In April, U.S. District Judge Brian E. Murphy in Massachusetts, presiding over a case challenging such third-country removals, had ordered the Trump administration not to deport those with a final order of removal to a non-origin country without due process — which, he said, entailed that the person “be told where they are going and be given a chance to tell the United States that they might be killed if sent there.”

However, seven men from various nations — including Vietnam, Cuba, Mexico and Myanmar — are believed to have been taken by plane May 20-21 to a U.S. military base in Djibouti, a small country in East Africa bordering Eritrea, Ethiopia and Somalia. President Donald Trump confirmed the removals to Djibouti on May 22.

The Trump administration May 27 asked the U.S. Supreme Court to overturn Murphy’s order, arguing that “in addition to usurping the Executive’s authority over immigration policy, the injunction disrupts sensitive diplomatic, foreign-policy, and national-security efforts.”
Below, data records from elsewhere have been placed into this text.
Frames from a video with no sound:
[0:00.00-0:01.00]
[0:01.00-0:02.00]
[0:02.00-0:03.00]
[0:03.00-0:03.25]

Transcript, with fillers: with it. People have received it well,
OSV News was directed by media relations staff at Camp Lemonnier, the Navy-led base in Djibouti, to ask the White House for verification of the men’s arrival and detention there.
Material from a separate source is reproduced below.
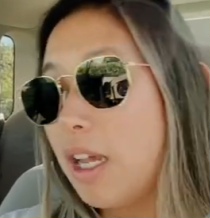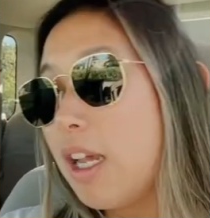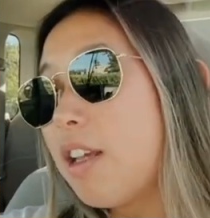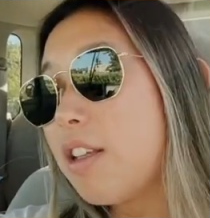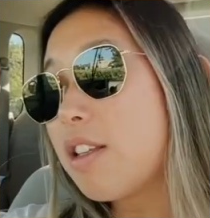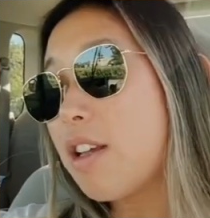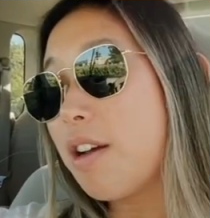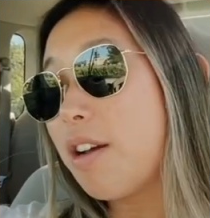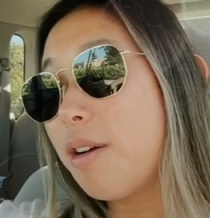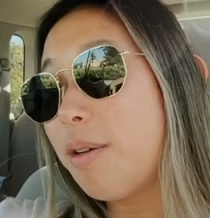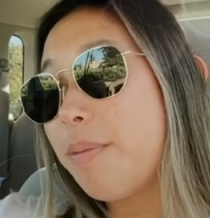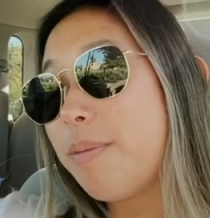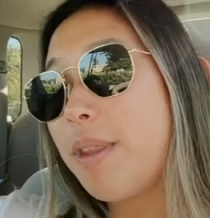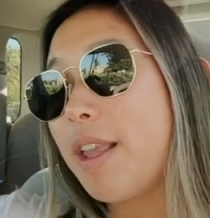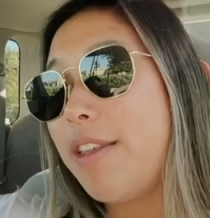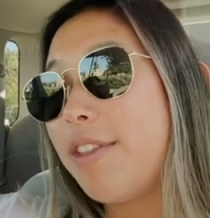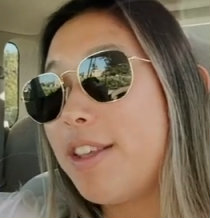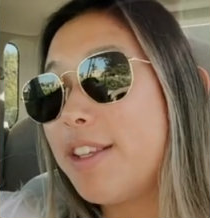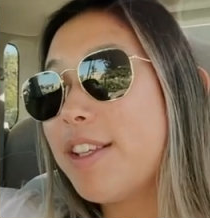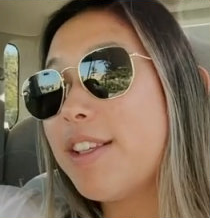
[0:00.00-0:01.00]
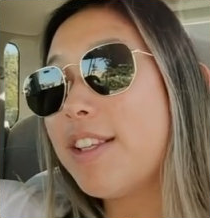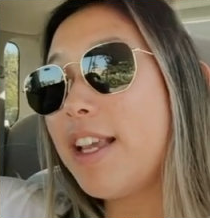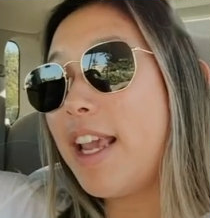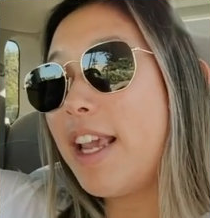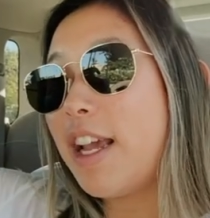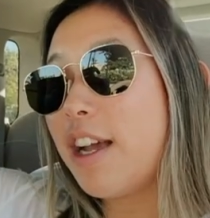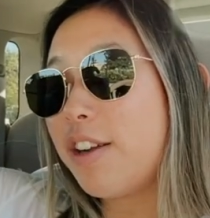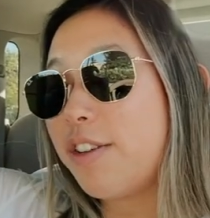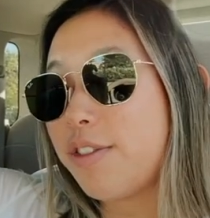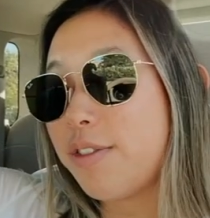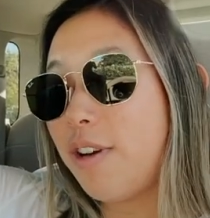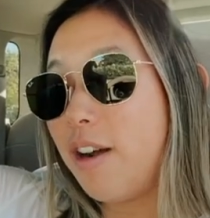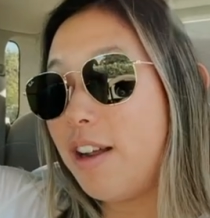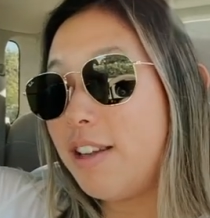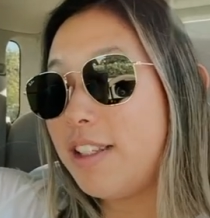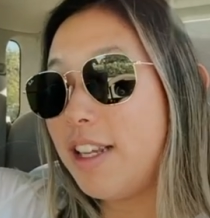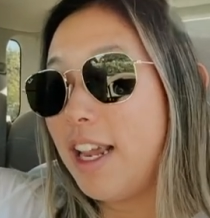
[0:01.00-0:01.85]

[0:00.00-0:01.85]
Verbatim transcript: So this is a grande.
The Trump administration had sought to deport the men — all of whom had been convicted of violent crimes — to South Sudan, some 870 miles east of Djibouti. The Department of Homeland Security posted a 70-page document on its website detailing the men’s criminal records, and noted on May 22 that one of the seven, Nyo Myint, would be returned to his native Myanmar. Another of the men, Dian Peter Domach, is a citizen of South Sudan.

On May 20, Murphy ordered DHS “to maintain custody and control” of those removed to South Sudan or to any third country pending a legal review. He also noted the court expected that such persons “will be treated humanely.”

“We are removing these convicted criminals from American soil so they can never hurt another American victim. It is absurd that an activist judge is trying to force the United States to bring back these uniquely barbaric monsters who present a clear and present threat to the safety of the American people,” DHS Assistant Secretary Tricia McLaughlin said in a May 21 statement.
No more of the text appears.